Ty Dillon is actually the grandson of NASCAR Hall of Famer and team owner Richard Childress, who owns Richard Childress Racing. Harvick, who was racing for a different team in the Camping World Truck Series, races for RCR in the Sprint Cup. He's leaving to go to Stewart-Haas racing at the end of the year. Harvick is being replaced by Austin Dillon, Ty's older brother, and Ty is moving up to replace Austin.

Again, on the surface, this looks like blatant nepotism, as it appears that the Dillons are getting promotions based on who their granddad is. But on the other hand, Ty Dillon was the 2011 Arca Racing Series Champion and the 2012 Camping World Truck Series Rookie of the Year. He's earned his racing stripes, one way or another.

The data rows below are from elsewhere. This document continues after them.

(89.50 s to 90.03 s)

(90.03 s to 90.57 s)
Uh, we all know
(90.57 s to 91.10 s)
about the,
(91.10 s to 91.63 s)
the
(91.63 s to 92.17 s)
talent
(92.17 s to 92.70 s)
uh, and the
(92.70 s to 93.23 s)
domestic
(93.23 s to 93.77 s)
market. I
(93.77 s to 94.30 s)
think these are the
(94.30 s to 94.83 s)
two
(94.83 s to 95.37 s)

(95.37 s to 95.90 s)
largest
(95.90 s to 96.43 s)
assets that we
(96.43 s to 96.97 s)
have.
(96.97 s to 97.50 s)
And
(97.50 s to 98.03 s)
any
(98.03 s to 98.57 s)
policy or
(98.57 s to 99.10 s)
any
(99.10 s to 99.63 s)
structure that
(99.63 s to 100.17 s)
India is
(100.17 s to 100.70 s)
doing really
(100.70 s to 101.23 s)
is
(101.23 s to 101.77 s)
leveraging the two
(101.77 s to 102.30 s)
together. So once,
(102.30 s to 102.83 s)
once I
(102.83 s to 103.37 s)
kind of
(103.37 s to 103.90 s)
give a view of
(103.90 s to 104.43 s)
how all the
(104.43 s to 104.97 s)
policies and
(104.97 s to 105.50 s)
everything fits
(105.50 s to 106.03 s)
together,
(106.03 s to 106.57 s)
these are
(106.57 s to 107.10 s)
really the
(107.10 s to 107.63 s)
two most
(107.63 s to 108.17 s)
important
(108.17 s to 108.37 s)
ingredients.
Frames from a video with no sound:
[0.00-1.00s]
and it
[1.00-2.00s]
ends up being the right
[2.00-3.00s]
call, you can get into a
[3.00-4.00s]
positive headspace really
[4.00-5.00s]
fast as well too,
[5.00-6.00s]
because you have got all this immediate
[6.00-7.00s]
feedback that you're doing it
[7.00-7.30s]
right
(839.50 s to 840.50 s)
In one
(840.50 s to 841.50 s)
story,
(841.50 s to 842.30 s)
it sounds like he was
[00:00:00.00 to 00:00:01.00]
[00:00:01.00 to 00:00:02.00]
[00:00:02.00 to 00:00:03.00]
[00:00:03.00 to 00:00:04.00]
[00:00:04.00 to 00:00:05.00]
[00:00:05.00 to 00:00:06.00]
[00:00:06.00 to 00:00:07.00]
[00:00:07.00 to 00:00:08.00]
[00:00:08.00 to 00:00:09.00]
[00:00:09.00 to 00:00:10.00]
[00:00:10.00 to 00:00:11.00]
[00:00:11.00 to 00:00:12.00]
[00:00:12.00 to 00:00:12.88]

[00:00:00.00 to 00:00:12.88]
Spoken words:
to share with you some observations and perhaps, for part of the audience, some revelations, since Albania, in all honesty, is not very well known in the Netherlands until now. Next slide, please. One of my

But Harvick brought up his feelings in an immediate post race interview:

"He just dumped me. It's exactly the reason why I'm leaving RCR because you've got those kids coming up, and they've got no respect for what they do in this sport and they've had everything fed to them with a spoon.

...

It's a shame you've got to get taken out by some rich kid like that."

So which one is right? It's probably a mix of both. Has Dillon been given opportunities most other 21-year olds haven't? Yes. But has he raced and won? Yes. These arguments will always revolve around racing, as racing seems to be the one sport filled with more family dynasties than any other.

The fact of the matter is that racing costs a lot of money. It's possible to do it without your parents being billionaires. You just might have to force doors open that are normally closed. But this tension, between pay-drivers, legacies, and guys doing it out of the back of their truck will always exist.